━━ Materials provided

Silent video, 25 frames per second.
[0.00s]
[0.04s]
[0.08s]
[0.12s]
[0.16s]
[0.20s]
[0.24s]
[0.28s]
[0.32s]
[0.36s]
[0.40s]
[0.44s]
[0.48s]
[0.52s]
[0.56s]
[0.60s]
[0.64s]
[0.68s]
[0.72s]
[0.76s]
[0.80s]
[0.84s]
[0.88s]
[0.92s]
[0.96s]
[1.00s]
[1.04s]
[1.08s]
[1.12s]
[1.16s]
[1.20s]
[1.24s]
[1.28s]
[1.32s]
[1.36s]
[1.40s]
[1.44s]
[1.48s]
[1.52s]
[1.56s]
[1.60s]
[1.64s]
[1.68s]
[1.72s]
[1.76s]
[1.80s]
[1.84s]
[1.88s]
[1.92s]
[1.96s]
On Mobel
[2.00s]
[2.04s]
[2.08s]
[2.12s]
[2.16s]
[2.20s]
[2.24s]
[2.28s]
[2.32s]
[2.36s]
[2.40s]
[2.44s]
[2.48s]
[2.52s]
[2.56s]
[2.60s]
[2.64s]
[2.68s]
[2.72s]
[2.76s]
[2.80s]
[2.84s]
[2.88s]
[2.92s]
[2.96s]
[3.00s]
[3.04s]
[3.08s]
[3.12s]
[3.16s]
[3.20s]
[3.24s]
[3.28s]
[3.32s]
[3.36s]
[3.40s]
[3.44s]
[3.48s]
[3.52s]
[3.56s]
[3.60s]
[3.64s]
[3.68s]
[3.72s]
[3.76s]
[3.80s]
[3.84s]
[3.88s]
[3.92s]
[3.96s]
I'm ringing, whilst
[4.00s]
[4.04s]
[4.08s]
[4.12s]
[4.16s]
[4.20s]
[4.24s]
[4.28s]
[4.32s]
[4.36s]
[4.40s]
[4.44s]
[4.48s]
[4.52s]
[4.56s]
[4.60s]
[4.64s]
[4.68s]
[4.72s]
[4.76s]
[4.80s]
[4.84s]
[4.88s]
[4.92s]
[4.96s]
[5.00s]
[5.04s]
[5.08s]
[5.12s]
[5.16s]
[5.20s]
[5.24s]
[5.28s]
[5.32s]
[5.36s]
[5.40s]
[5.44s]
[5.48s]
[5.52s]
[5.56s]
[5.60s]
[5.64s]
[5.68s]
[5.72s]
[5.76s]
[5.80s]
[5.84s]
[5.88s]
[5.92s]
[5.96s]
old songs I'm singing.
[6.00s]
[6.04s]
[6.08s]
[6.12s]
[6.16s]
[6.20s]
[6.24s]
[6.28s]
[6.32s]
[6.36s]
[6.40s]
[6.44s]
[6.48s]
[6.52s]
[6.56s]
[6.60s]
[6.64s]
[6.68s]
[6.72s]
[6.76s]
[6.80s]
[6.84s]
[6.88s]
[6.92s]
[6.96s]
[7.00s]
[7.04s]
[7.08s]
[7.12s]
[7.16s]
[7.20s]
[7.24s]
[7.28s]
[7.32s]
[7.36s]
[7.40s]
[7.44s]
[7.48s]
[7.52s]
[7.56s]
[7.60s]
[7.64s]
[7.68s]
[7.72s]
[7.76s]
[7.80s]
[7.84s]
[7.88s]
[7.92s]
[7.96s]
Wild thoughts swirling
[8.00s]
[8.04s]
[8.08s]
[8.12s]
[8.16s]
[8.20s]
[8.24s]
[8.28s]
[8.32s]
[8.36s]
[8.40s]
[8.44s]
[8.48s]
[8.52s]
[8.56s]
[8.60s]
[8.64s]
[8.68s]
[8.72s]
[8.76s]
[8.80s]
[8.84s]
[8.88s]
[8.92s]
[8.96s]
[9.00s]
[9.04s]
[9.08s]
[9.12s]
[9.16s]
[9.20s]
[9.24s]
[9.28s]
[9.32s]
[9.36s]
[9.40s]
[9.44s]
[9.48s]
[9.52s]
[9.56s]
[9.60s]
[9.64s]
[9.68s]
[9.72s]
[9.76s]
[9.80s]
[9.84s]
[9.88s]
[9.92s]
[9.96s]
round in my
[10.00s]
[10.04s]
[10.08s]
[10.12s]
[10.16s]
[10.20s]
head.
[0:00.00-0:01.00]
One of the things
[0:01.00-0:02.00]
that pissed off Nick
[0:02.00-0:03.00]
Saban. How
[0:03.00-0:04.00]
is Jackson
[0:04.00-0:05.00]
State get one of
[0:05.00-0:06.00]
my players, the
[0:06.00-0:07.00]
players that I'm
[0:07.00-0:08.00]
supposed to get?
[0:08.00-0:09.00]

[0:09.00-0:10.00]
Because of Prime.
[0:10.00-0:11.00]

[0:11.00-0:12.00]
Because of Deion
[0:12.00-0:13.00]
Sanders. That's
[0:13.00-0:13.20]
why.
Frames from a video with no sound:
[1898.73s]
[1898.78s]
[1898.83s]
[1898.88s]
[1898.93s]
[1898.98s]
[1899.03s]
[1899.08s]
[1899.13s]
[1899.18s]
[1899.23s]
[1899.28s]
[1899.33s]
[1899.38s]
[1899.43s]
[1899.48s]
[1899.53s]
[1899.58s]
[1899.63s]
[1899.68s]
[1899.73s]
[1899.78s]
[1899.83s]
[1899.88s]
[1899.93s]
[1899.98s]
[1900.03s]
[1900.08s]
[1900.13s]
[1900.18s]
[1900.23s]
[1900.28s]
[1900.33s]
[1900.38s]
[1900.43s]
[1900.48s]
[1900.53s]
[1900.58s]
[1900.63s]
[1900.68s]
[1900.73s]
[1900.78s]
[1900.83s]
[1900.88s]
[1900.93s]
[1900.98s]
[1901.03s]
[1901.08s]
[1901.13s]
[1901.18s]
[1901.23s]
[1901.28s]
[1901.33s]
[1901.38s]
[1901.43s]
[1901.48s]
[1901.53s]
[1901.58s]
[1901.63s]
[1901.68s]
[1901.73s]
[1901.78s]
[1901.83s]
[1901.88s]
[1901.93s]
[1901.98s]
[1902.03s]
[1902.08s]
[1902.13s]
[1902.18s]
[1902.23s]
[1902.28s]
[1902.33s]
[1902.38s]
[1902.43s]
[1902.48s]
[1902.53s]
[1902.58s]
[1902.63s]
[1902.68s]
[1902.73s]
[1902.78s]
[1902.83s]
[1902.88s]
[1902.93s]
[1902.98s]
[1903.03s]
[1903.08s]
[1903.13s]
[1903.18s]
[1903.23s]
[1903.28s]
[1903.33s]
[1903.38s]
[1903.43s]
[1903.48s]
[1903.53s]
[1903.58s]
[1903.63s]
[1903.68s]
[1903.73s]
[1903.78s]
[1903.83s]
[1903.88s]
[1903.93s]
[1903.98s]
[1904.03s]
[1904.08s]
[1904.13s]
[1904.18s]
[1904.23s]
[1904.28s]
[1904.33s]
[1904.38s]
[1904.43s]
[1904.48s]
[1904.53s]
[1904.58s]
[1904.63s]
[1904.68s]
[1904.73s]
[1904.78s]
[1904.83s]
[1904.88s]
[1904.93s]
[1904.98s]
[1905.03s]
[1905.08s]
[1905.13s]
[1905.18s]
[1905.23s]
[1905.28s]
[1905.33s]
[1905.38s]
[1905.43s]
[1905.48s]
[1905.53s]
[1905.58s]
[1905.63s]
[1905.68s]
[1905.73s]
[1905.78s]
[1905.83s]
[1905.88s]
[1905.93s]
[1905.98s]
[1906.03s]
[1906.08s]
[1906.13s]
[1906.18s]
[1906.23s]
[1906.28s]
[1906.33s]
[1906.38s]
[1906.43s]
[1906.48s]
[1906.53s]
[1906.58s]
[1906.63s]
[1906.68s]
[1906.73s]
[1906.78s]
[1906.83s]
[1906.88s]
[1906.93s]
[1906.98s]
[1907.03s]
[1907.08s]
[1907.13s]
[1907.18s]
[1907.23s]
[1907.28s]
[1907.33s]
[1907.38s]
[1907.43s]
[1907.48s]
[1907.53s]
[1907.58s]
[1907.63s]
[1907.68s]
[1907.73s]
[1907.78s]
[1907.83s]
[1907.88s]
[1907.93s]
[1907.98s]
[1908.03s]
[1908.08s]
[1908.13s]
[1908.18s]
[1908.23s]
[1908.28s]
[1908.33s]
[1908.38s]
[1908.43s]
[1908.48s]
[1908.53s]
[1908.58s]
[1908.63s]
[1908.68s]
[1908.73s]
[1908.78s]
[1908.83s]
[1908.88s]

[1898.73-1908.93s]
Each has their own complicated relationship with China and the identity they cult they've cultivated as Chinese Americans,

━━━━

What to work on.
Show me every line of the entries above that holds "video".

Result for this task.
Silent video, 25 frames per second.
Frames from a video with no sound:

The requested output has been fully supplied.